Requirement: Skip the pictures, and retype the data below in full, exactly.

──────── Exercise input ────────

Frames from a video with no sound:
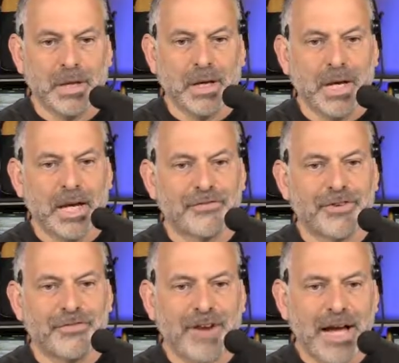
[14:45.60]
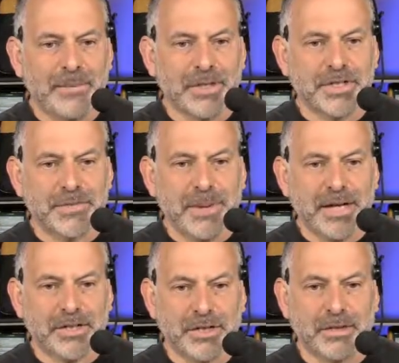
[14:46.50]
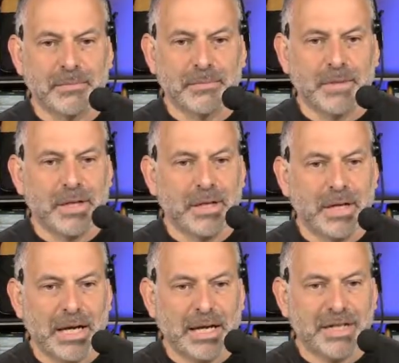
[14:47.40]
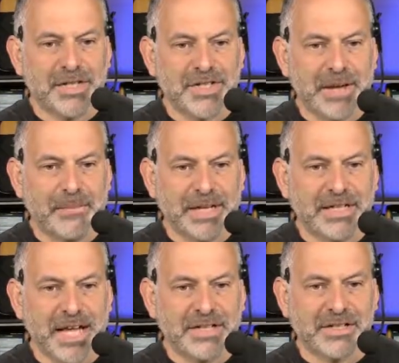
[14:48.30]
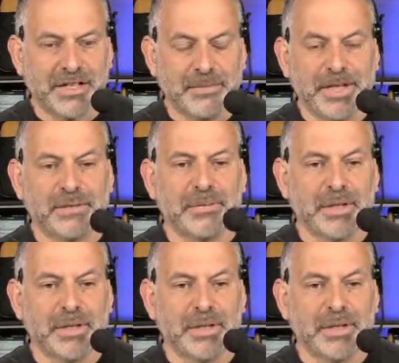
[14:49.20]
And for fiber inspector, I'm going to set my test limit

────────

Answer to the problem:
Frames from a video with no sound:
[14:45.60]
[14:46.50]
[14:47.40]
[14:48.30]
[14:49.20]
And for fiber inspector, I'm going to set my test limit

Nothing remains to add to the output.